EXERCISE DESCRIPTION ▸ Nothing but the lines below from the one with "[00:00:02.50 to 00:00:03.33]" through the one with "[00:00:00.00 to 00:00:08.33]" should be output, each exactly as given, and no pictures.

========================================

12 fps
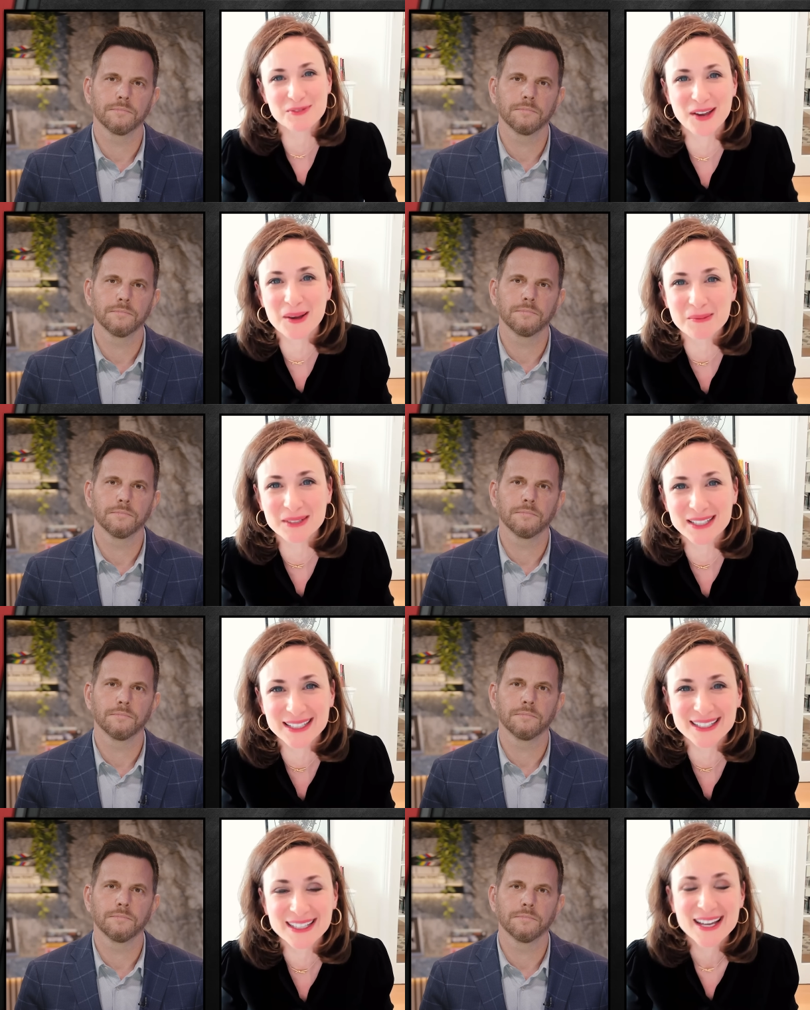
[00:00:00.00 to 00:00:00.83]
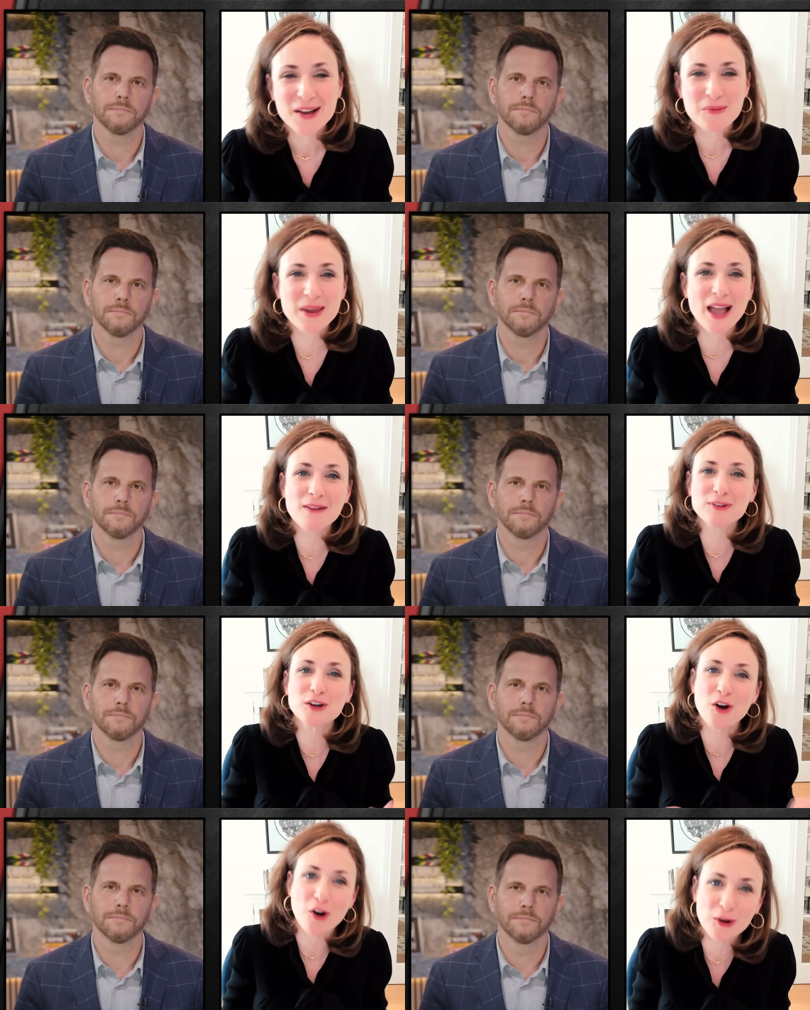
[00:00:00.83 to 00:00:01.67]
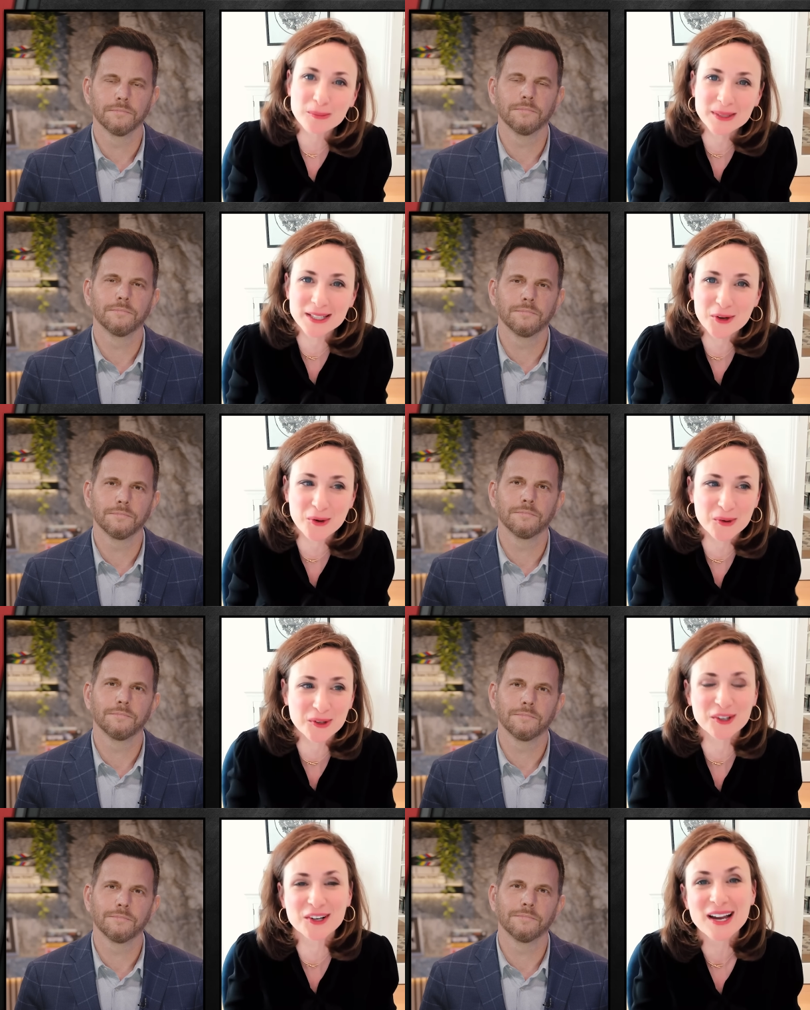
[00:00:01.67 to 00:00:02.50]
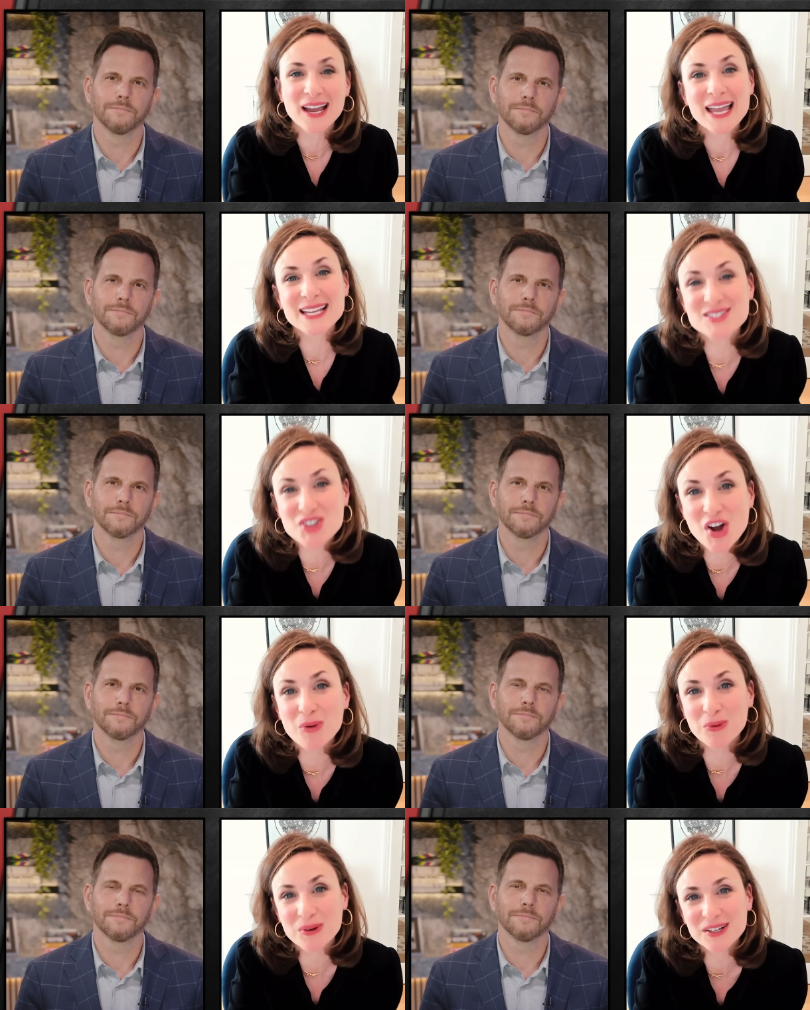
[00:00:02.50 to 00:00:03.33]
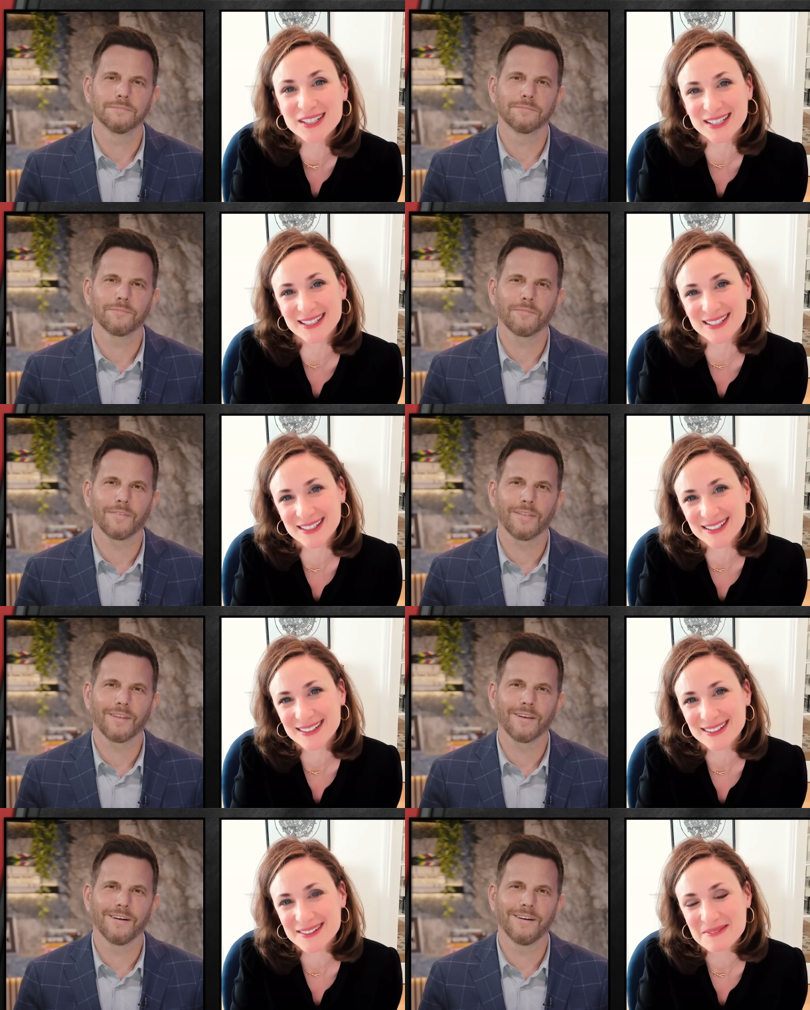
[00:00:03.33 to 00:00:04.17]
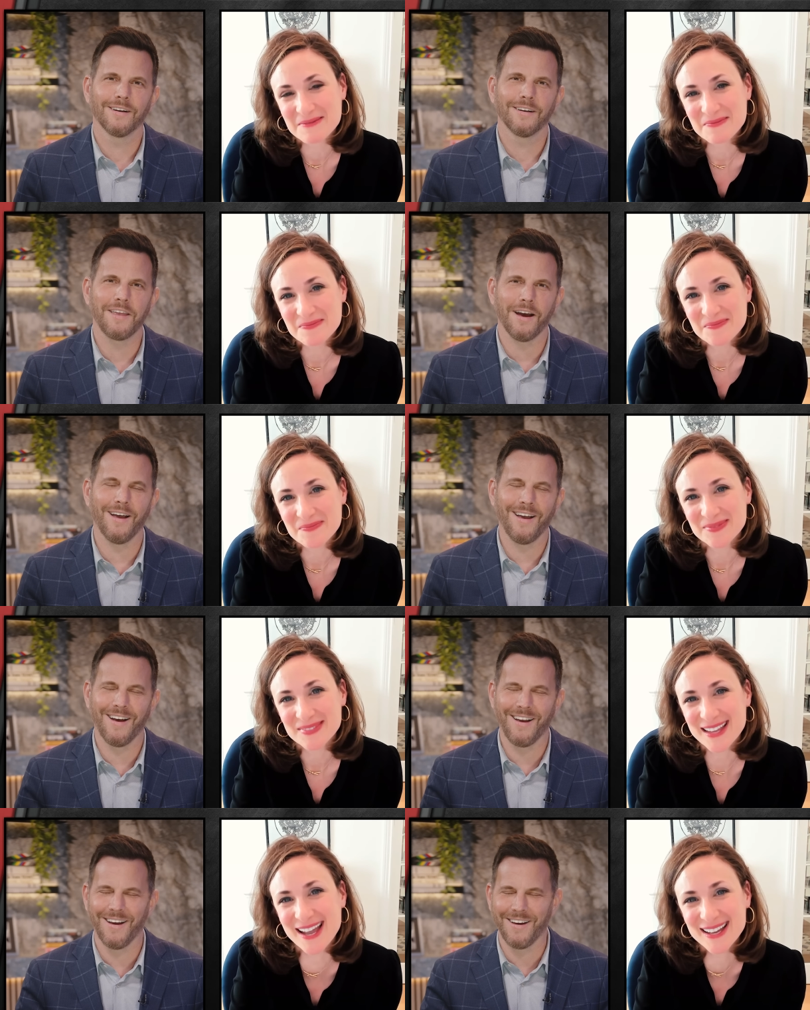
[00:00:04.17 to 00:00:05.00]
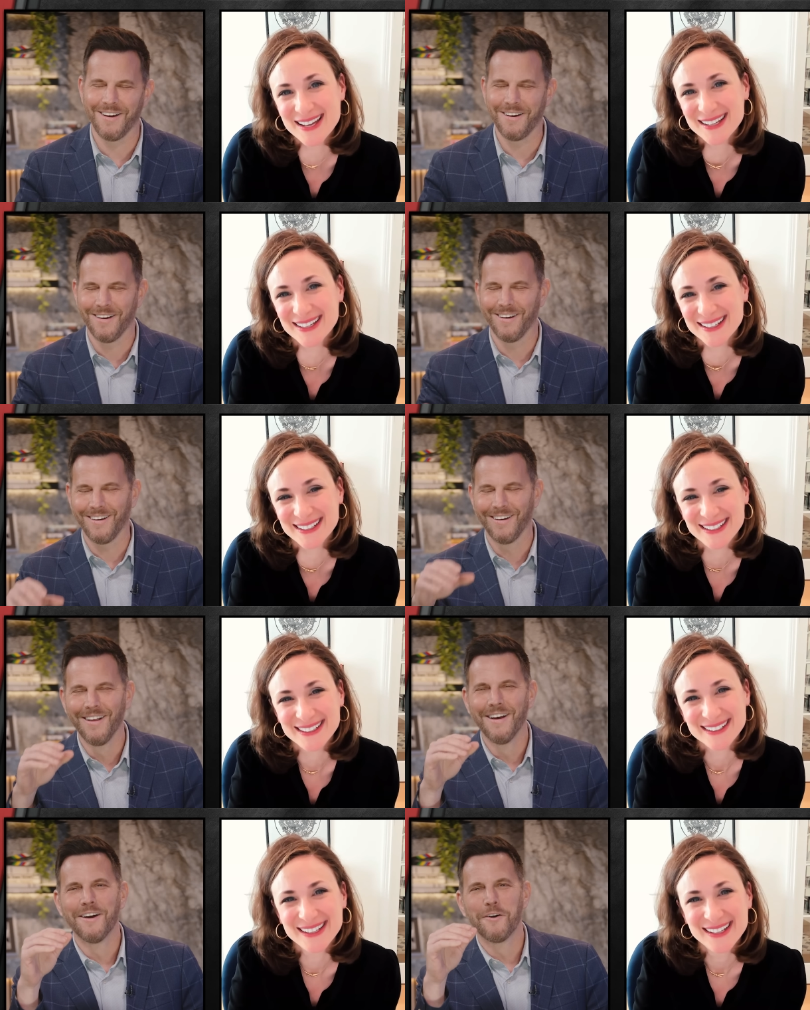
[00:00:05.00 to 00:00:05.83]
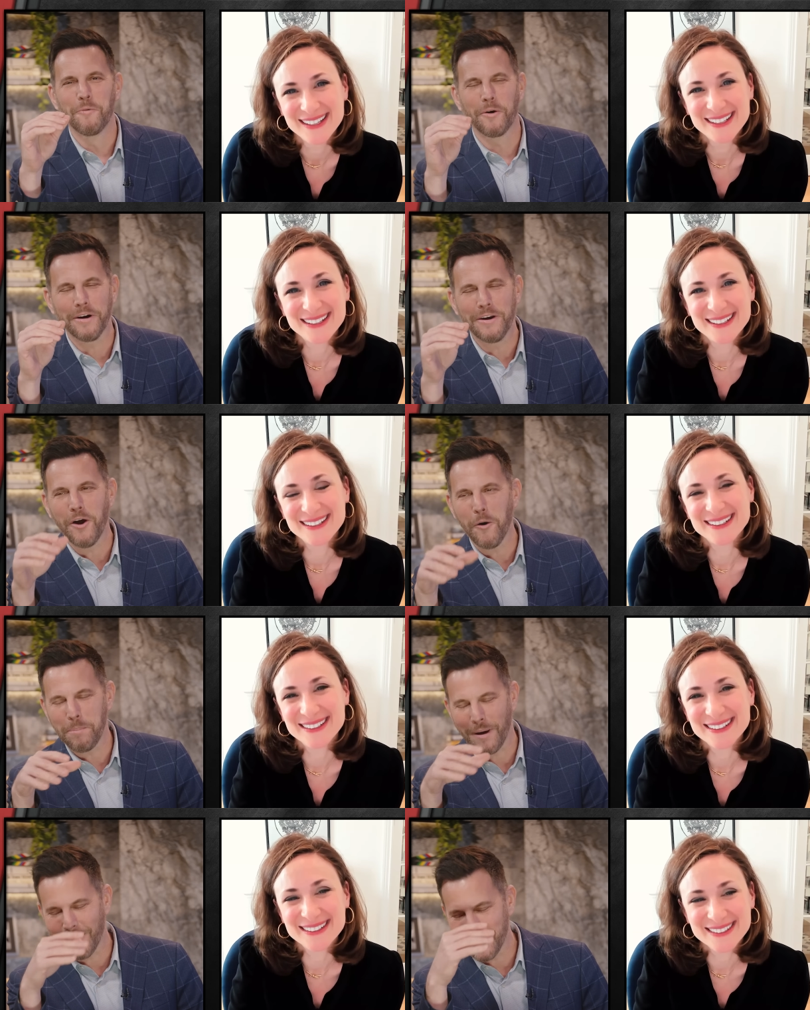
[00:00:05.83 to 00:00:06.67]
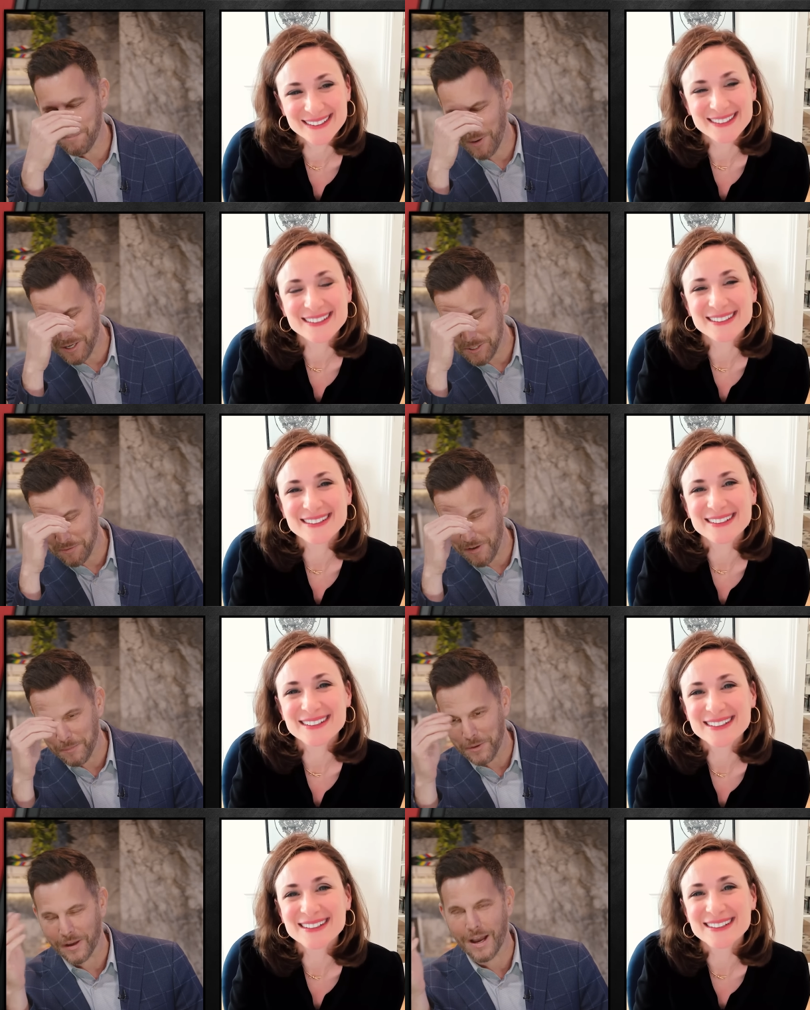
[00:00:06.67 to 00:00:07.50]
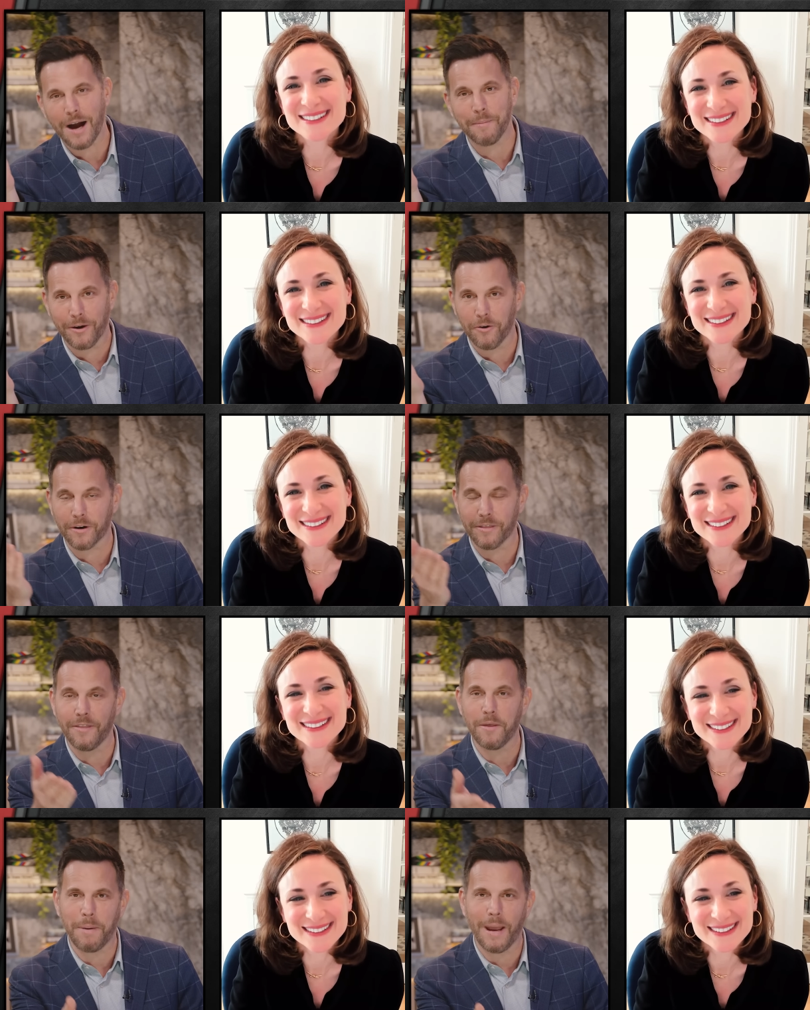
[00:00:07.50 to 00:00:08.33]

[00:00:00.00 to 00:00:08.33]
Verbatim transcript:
Speaker 1: family. We have a calming corner. It's not working. Yeah.
Speaker 2: We're a no punishment family with a calming corner. Then the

========================================

SOLUTION FOR THIS EXERCISE ▸
[00:00:02.50 to 00:00:03.33]
[00:00:03.33 to 00:00:04.17]
[00:00:04.17 to 00:00:05.00]
[00:00:05.00 to 00:00:05.83]
[00:00:05.83 to 00:00:06.67]
[00:00:06.67 to 00:00:07.50]
[00:00:07.50 to 00:00:08.33]

[00:00:00.00 to 00:00:08.33]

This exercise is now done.